While the Indian Air Force (IAF) acquired a number of French and Israeli systems, the majority of its equipment, including fighters and missiles, is still of Russian origin. This includes the Sukhoi Su-30 MKI fighter jets, the heaviest in IAF, which constitute nearly half of its (14 of 30) squadrons. There are also the MiG-29UPG and MiG-21 fighters, the IL-76 heavy-lift aircraft and IL-78 tankers. India has also converted two IL-76s into AWACS (Airborne Warning And Control Systems) platforms.
Naturally, such a high percentage of Russian jets also means IAF operates numerous Russian missiles, including the R-77, R-37 and R-73 air-to-air missiles, the Kh-59, Kh-35 and Kh-31 air-to-surface missiles, along with the KAB series of laser-guided bombs. The IAF also operates Russian-made Mi-17 multirole, Mi-35 attack and Mi-26 heavy-lift helicopters. IAF also operates the now legendary S-400, deliveries of which began in December last year, in addition to numerous other Russian-origin air defense systems.

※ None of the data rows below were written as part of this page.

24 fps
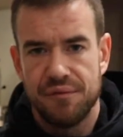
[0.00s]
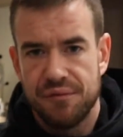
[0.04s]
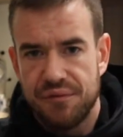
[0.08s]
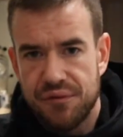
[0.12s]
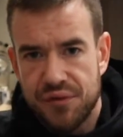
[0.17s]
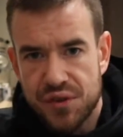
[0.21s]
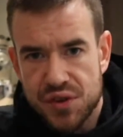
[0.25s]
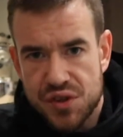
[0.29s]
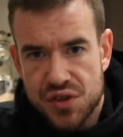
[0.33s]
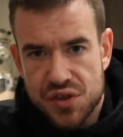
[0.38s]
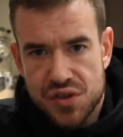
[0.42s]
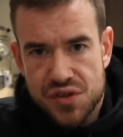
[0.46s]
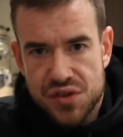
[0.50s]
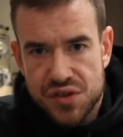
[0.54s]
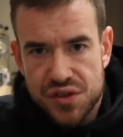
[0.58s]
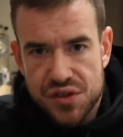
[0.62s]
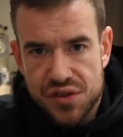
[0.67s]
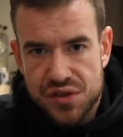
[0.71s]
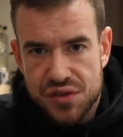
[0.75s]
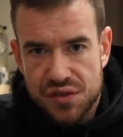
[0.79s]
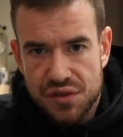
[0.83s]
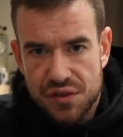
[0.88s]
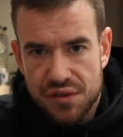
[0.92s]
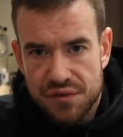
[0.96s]
for just the
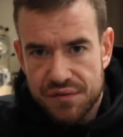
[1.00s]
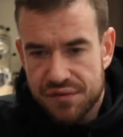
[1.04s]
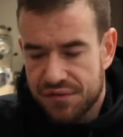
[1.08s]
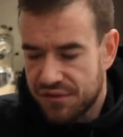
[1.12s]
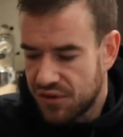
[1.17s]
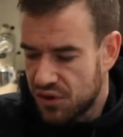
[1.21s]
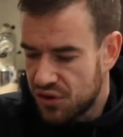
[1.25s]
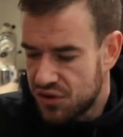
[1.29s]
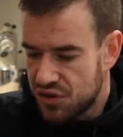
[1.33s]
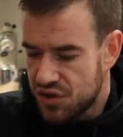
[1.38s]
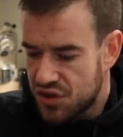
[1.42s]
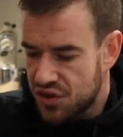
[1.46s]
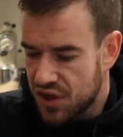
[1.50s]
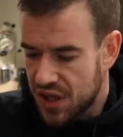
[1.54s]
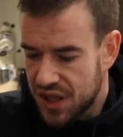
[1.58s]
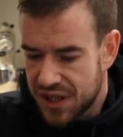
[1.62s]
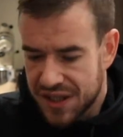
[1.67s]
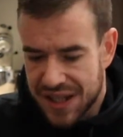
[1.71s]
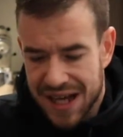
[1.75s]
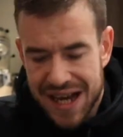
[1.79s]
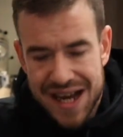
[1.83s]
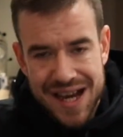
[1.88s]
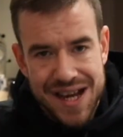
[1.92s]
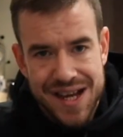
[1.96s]
sort of
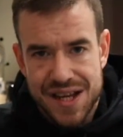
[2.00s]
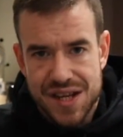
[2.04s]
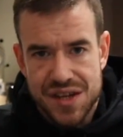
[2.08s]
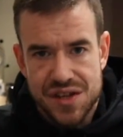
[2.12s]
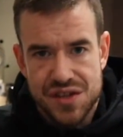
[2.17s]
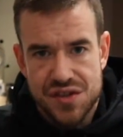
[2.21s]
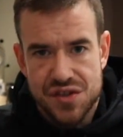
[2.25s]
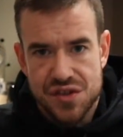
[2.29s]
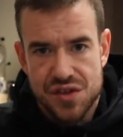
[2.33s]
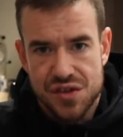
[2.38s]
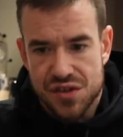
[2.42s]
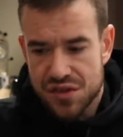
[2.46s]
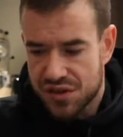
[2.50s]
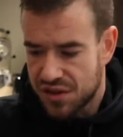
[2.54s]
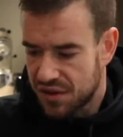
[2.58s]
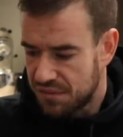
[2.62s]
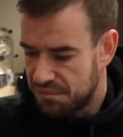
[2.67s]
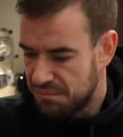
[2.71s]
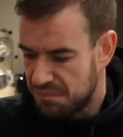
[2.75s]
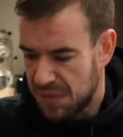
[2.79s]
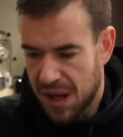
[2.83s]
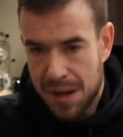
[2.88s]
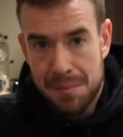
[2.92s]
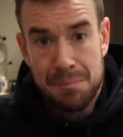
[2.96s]
untrained eye, it's just
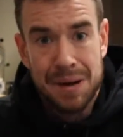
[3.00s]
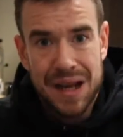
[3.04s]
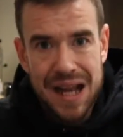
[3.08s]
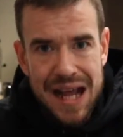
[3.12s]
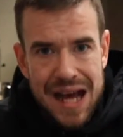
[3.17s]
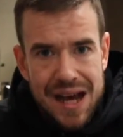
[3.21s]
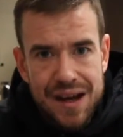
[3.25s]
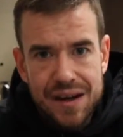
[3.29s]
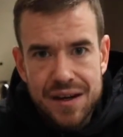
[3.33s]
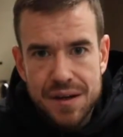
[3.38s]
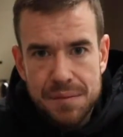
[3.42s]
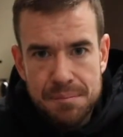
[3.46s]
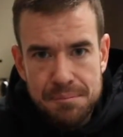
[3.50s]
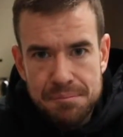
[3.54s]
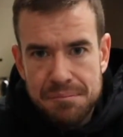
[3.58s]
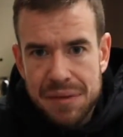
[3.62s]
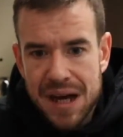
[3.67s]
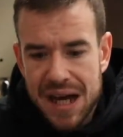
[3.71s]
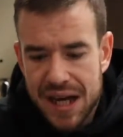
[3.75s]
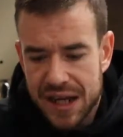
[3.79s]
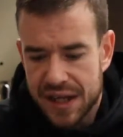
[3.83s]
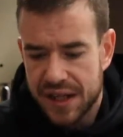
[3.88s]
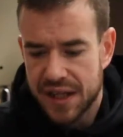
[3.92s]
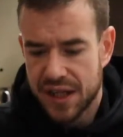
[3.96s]
a black
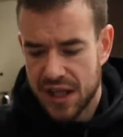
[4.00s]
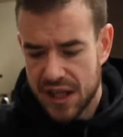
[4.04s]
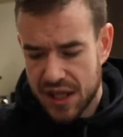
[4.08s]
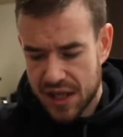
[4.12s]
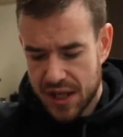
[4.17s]
bag.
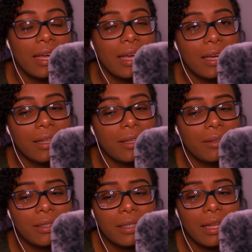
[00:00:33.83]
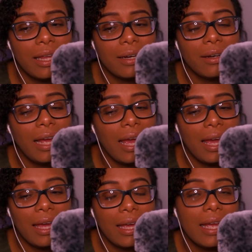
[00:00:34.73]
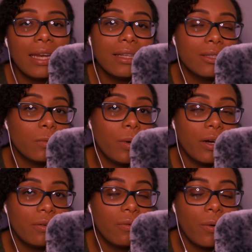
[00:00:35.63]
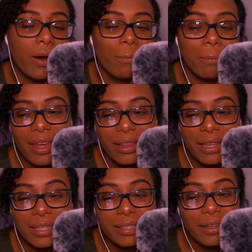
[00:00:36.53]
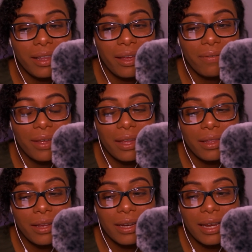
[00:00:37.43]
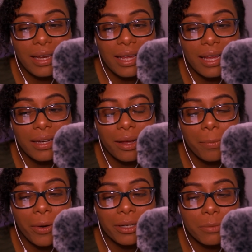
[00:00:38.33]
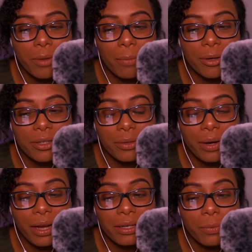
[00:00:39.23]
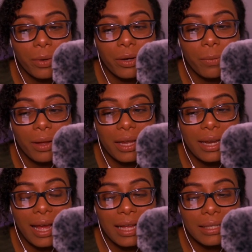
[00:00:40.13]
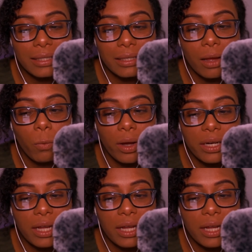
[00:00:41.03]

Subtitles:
includes the letter A in its word form, unless you live in the United Kingdom where it's proper to write 101 as 101.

According to various estimates, Russian-based systems make up around 85% of India’s massive military. Although India has started diversifying its weapons procurement, Russia is still at the forefront. This cooperation also includes hypersonic technologies. Namely, the BrahMos Aerospace, an Indo-Russian missile-producing joint venture, has now started intensive testing of the highly anticipated BrahMos II hypersonic missile.
At Mach 6, the missile is set to be at least twice as fast as the previous BrahMos supersonic cruise missile. Even though the missile is officially projected to have a range of 600 km, experts suggest that the BrahMos II will reach Mach 8 and a range of 1000 km. Mostly based on Russia’s Zircon hypersonic missile, the world’s first successful scramjet-powered (supersonic combustion ramjet) missile, BrahMos II is expected to give India an unrivaled capability, not just in the Global South, but even in comparison to the political West, where prominent US generals now admit Russia is far ahead in hypersonic technologies.
Drago Bosnic, independent geopolitical and military analyst.